Regulatory Pressures Surface as Warnings Online
Repercussions from China’s recent restrictions have been evident in the plummeting of cryptocurrency prices such as Bitcoin.
Last Tuesday, May 18, the China Banking Association, the Payment and Clearing Association of China, and the National Internet Finance Association of China, posted a warning on social media for crypto consumers- namely financial institutions- stating there would be no protections for those who lose money from crypto transactions. They also see crypto as a threat to the normal economic order and civilian asset safety.
Bitcoin value is partly determined by the 21 million coins that can be produced. Many of these coins are in reserve. Miners make use of computers to solve very sophisticated puzzles, enabling coin circulation on new blockchains.
Last Wednesday, on May 19, Bitcoin price was projected to be under $34,000. Bitcoin prices haven’t been this low for three months. On Sunday, Bitcoin prices dropped still, as much as 13%.
China’s Core Motivators
Cryptocurrency trade was illegal in China since 2019 because of its perceived role in money laundering, smuggling, and drug trafficking. And yet, over 75% of the world’s Bitcoin mining happens in China. Thus, China is continuing to put pressure on cryptocurrency investors within its borders.

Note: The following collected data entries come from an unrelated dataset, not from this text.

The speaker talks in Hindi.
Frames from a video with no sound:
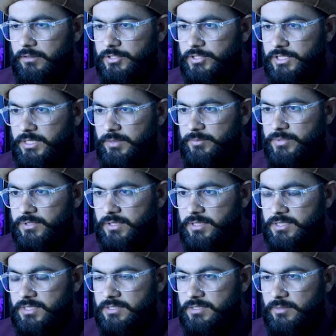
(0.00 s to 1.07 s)
शेप्स इस
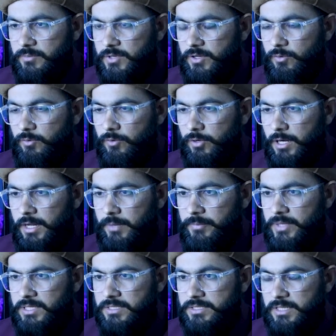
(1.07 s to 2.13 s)
किस्म के
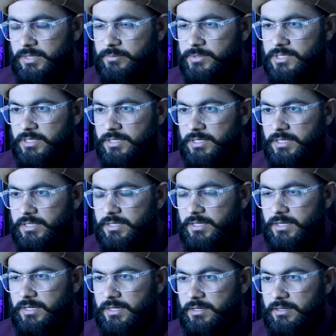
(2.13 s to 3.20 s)
ओवरलेपिंग शेप्स क्रिएट
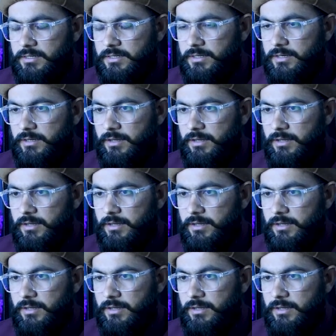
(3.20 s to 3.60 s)
करने के लिए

As the pressures mount against cryptocurrency and now, its mining power, larger Chinese mining companies targeted by the recent announcements- such as BIT.TOP and HashCow- are halting services for clients in mainland China. Their focus turns to operations overseas.

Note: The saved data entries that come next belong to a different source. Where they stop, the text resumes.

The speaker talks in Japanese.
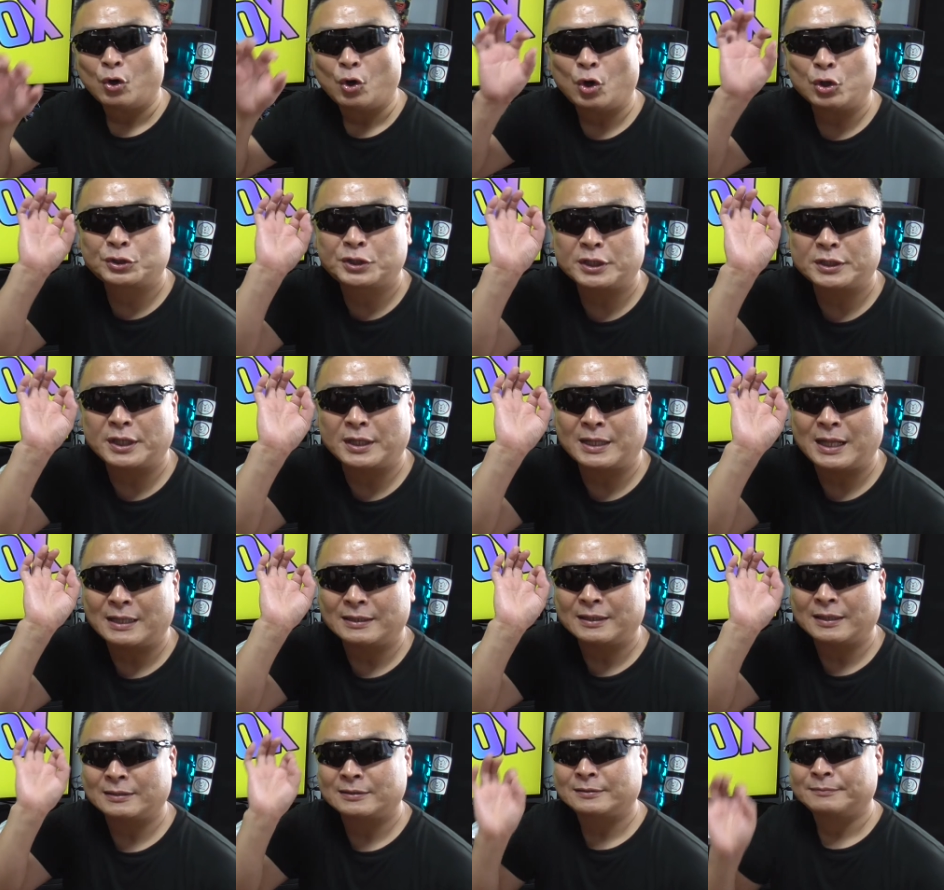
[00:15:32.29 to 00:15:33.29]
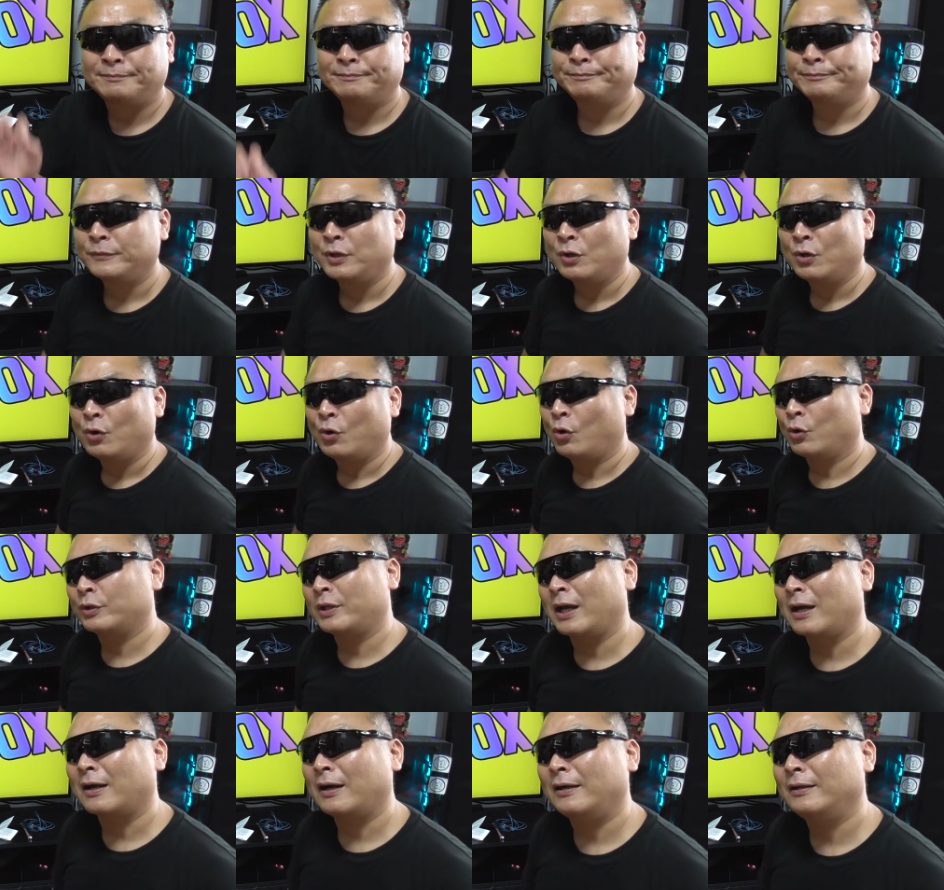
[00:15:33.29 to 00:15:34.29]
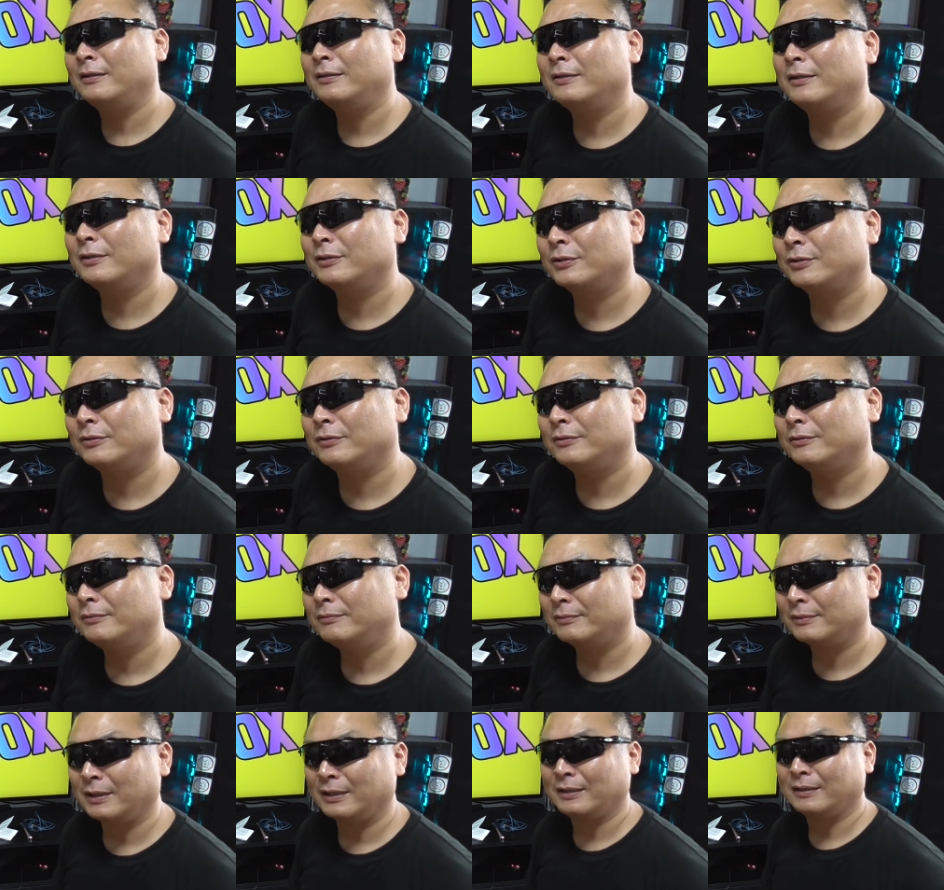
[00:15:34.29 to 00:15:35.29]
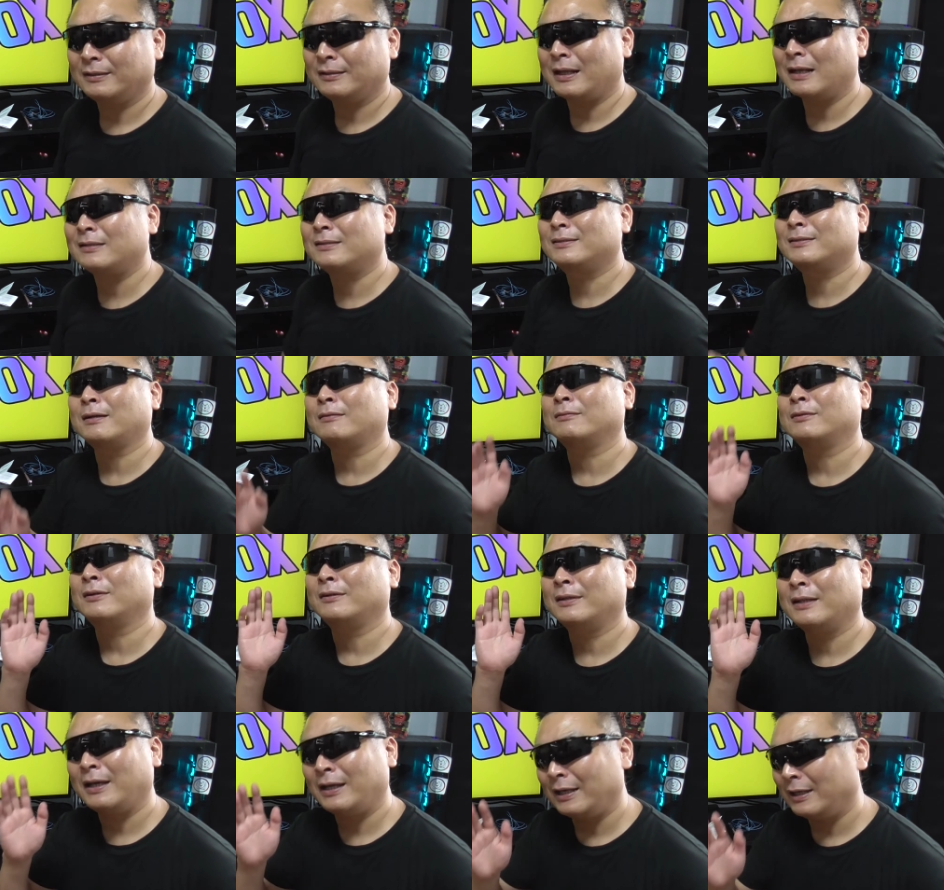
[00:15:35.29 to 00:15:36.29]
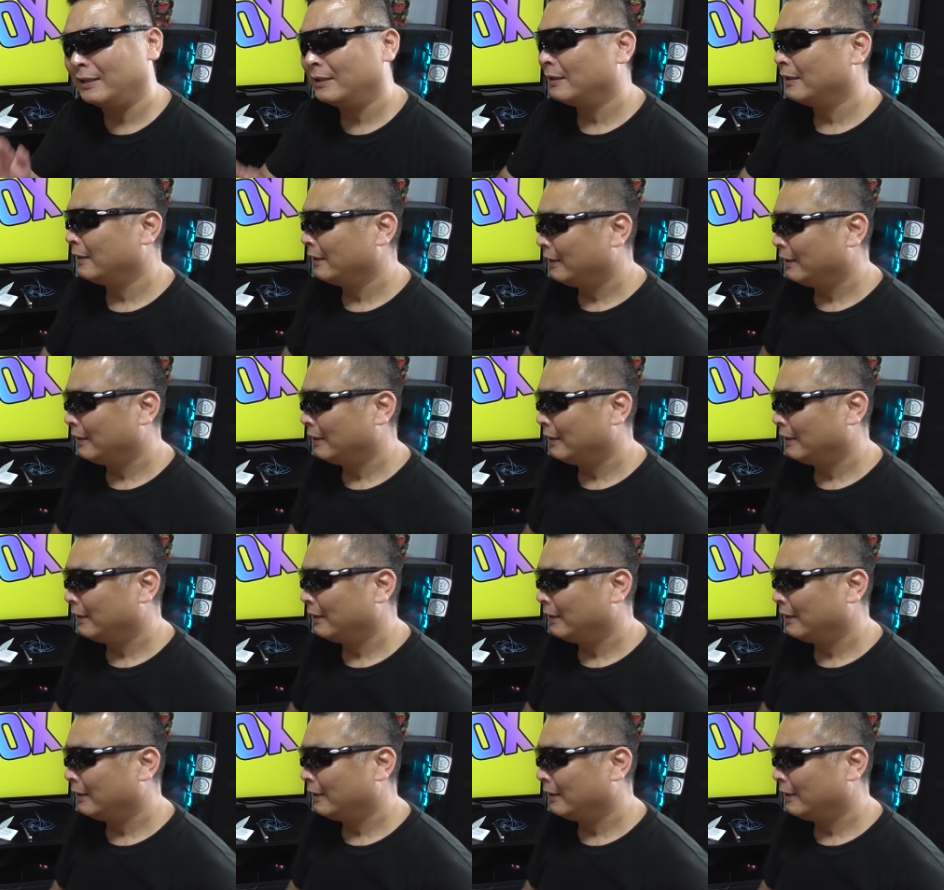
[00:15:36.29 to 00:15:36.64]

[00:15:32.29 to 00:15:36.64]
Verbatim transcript: おじいじなんですお高いんでしょうってなっちゃうんだよね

Major crypto exchanges like Huobi and OKEx are no longer selling mining machines and even retracting their tokens from being traded with the Chinese yuan.
China’s efforts to develop a digital yuan must be another motivator. This currency would be backed by the state and allow for easy access to digital tender from banks.

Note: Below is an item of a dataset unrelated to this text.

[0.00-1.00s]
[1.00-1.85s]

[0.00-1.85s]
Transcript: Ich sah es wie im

Private cryptocurrencies are untraceable. The country’s digital renminbi (RMB) allows the state to easily track transactions.
And that’s not all. President Xi Jinping swore to make China carbon neutral by the year 2060. And per the Nature Communications Study, Bitcoin, in China, will generate 130 million+ metric tons of carbon emissions by 2024.
Being a coal-rich province known for cheap energy, Inner Mongolia is a major bitcoin mining hub. Back in February, they vowed to terminate crypto mining projects in their entirety by the end of the month in April to curb emissions.
Today, Bitcoin sits at $38,218.32 and appears to have bounced back some. Other cryptocurrencies are also showing signs of life.
A changing financial paradigm could bring about a major move in #crypto, says @elerianm. "Then I suspect we will find that all sorts of things are correlated." https://t.co/8xLU8G0aRA pic.twitter.com/o2caxtRLkn
— CNBC (@CNBC) May 24, 2021
If cryptocurrencies make a rebound, will you cash in or are you a bubble-nonbeliever?